Gestational trophoblastic disease (GTD) comprises a group of disorders spanning the premalignant conditions of complete and partial molar pregnancies (also known as hydatidiform moles) through to the malignant conditions of invasive mole, choriocarcinoma and the very rare placental site trophoblastic tumour (PSTT) and epithelioid trophoblastic tumour (ETT). The malignant potential of atypical placental site nodules (PSNs) remains unclear.

If there is any evidence of persistence of GTD after primary treatment, most commonly defined as a persistent elevation of human chorionic gonadotrophin (hCG), the condition is referred to as gestational trophoblastic neoplasia (GTN). The diagnosis of GTN does not require histological confirmation.

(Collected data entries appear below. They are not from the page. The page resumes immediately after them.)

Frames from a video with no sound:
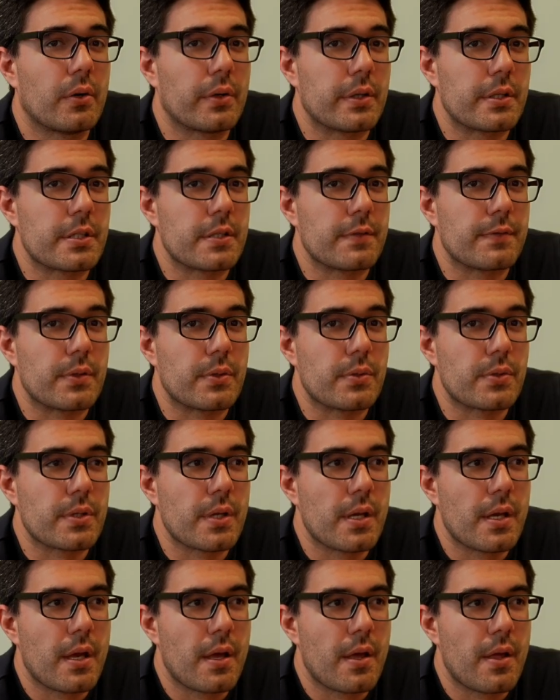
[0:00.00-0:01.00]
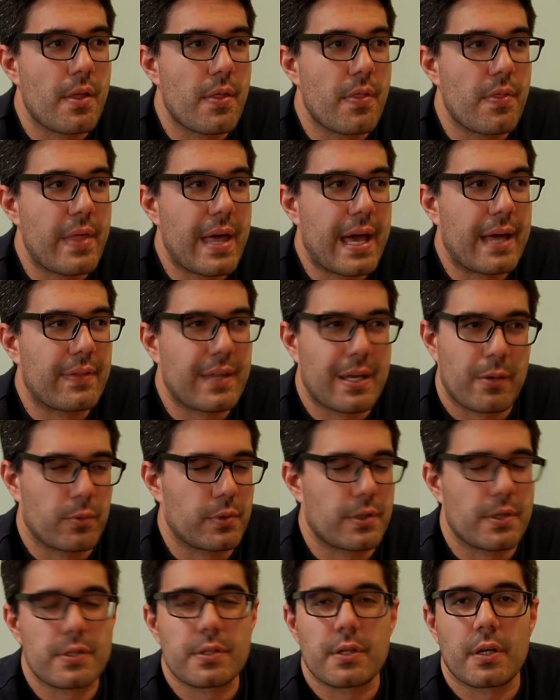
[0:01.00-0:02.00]
on interviews than they
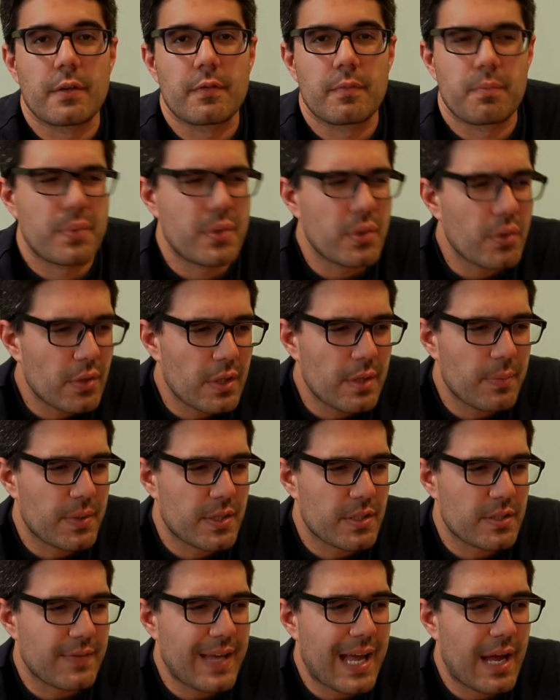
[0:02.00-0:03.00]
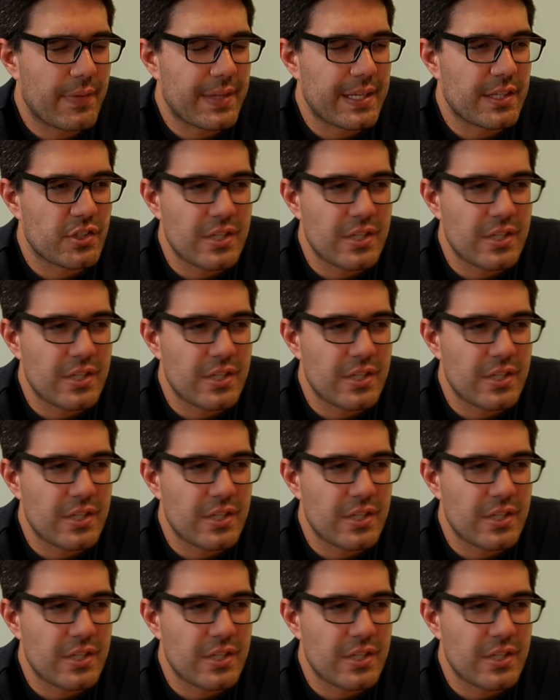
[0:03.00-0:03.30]
would deserve, purely because of how they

The diagnosis of complete mole, partial mole, atypical PSN and PSTT/ETT does require histological confirmation.

Molar pregnancies can be subdivided into complete and partial molar pregnancies based on genetic and histopathological features.

Complete molar pregnancies are diploid and androgenic in origin, with no evidence of fetal tissue. Complete molar pregnancies usually (75-80%) arise as a consequence of duplication of a single sperm following fertilisation of an 'empty' ovum. Some complete moles (20-25%) can arise after dispermic fertilisation of an 'empty’ ovum.

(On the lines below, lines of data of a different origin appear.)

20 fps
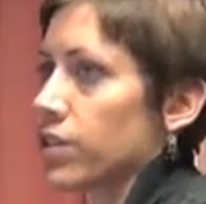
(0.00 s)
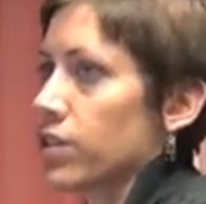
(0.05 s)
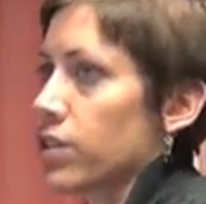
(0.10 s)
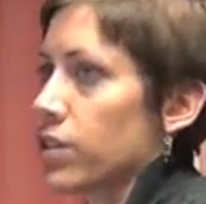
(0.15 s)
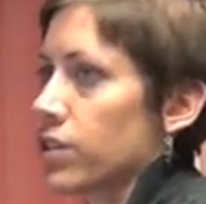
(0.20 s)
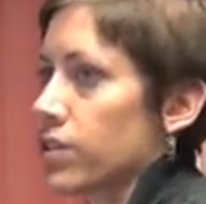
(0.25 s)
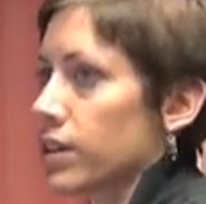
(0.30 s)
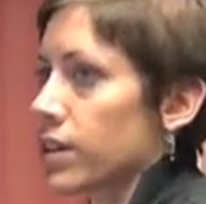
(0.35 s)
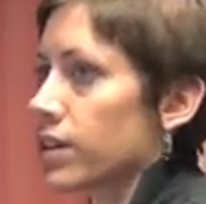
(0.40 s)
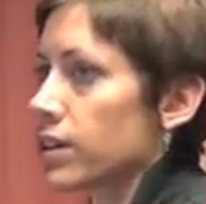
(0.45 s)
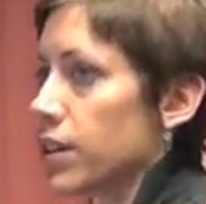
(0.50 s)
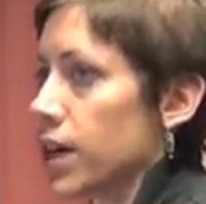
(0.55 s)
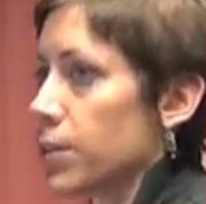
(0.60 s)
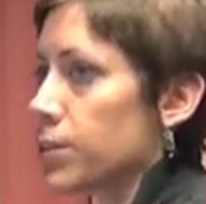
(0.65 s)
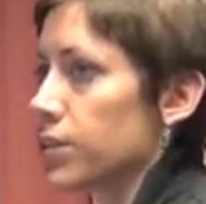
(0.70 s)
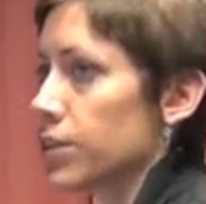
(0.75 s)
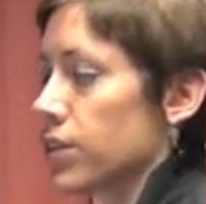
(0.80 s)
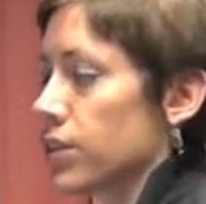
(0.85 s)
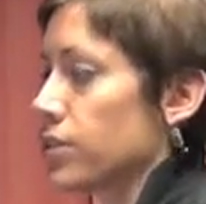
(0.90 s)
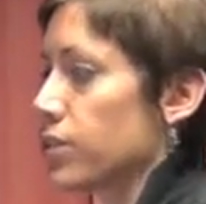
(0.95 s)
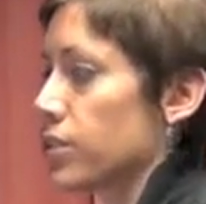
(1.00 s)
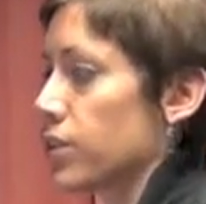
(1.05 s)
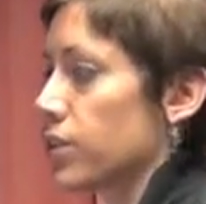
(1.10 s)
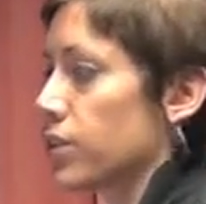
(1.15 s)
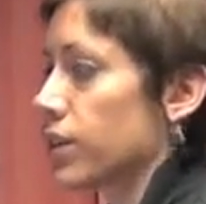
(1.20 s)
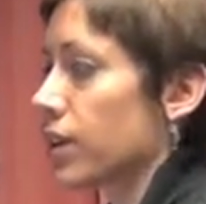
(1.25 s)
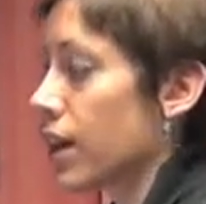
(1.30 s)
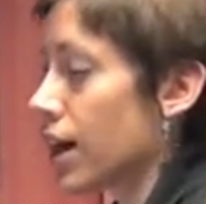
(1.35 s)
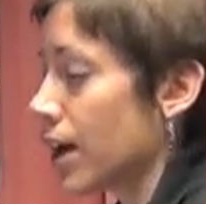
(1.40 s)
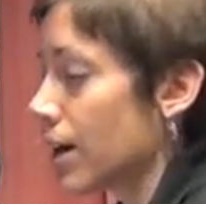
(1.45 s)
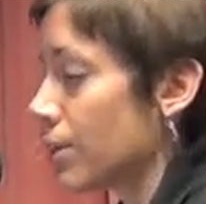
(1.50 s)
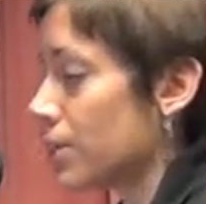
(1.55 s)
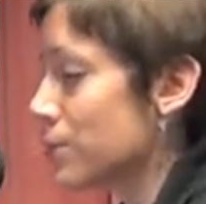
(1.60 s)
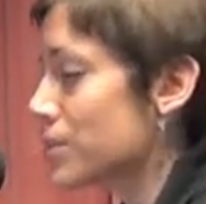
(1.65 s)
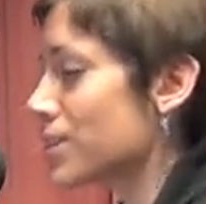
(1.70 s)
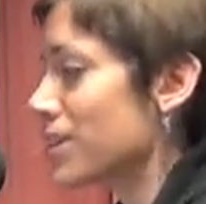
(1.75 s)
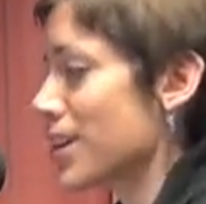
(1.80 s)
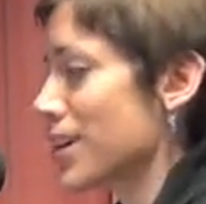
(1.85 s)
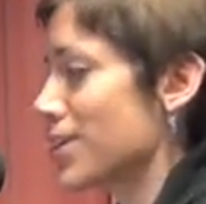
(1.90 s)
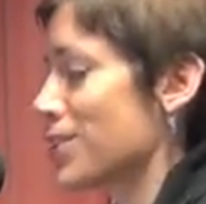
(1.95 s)
so that the cubs
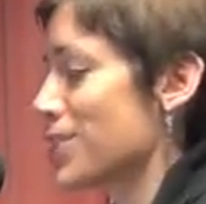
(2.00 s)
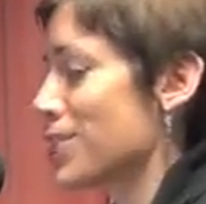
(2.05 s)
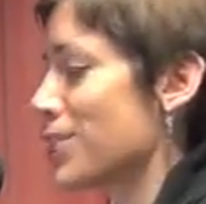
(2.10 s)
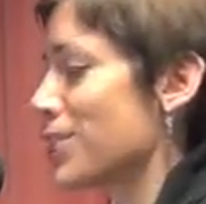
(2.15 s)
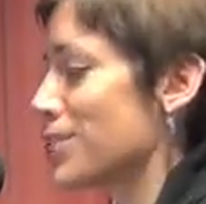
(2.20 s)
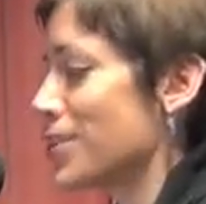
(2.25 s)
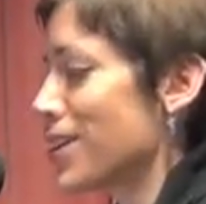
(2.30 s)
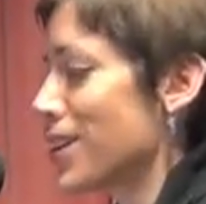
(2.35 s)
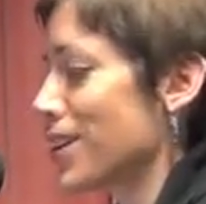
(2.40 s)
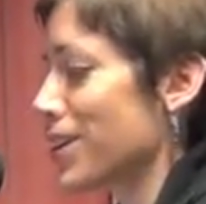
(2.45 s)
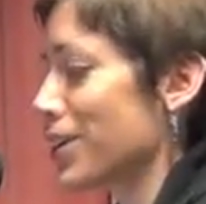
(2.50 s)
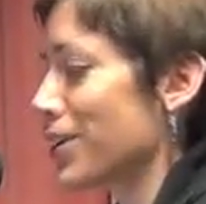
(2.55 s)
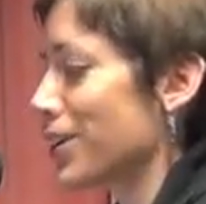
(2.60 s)
can use their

Partial molar pregnancies are usually (90%) triploid in origin, with two sets of paternal haploid chromosomes and one set of maternal haploid chromosomes. Partial molar pregnancies occur, in almost all cases, following dispermic fertilisation of an ovum. In a partial mole, there is usually evidence of a fetus or fetal red blood cells. Not all triploid or tetraploid pregnancies are partial moles. For the diagnosis of a partial mole, there must be histopathological evidence of trophoblast hyperplasia.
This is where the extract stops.